Assignment: Return all of the entries exactly, but do not include the pictures.

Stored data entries

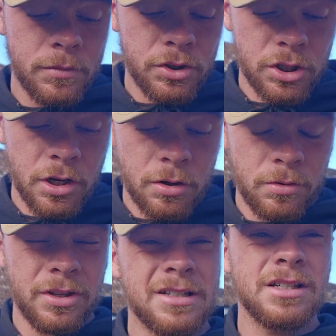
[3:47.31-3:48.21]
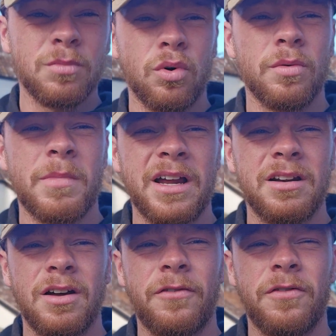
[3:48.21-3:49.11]
So this is more than man
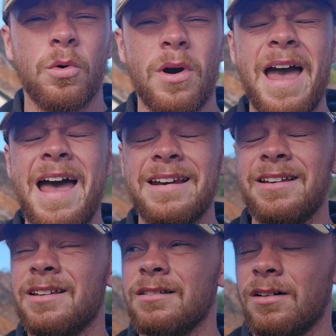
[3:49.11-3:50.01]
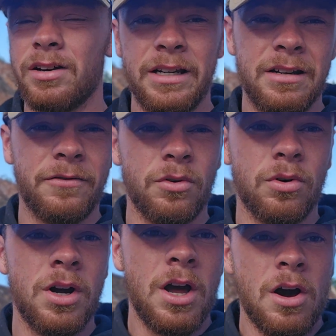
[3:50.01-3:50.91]
enough for anything that I need it for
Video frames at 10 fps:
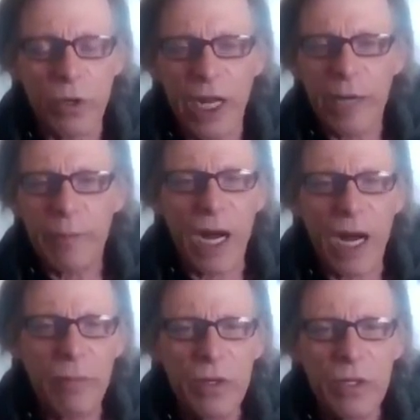were like
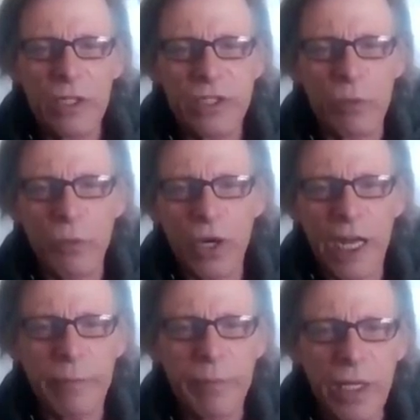Bob and some were
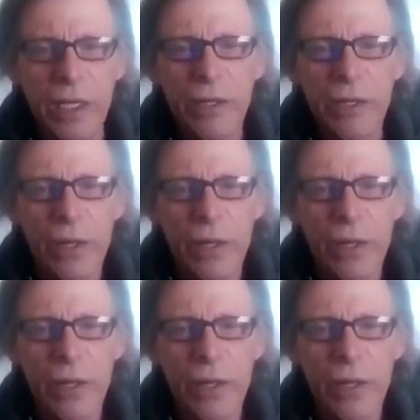like me,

Answer to the exercise:
[3:47.31-3:48.21]
[3:48.21-3:49.11]
So this is more than man
[3:49.11-3:50.01]
[3:50.01-3:50.91]
enough for anything that I need it for
Video frames at 10 fps:
were like
Bob and some were
like me,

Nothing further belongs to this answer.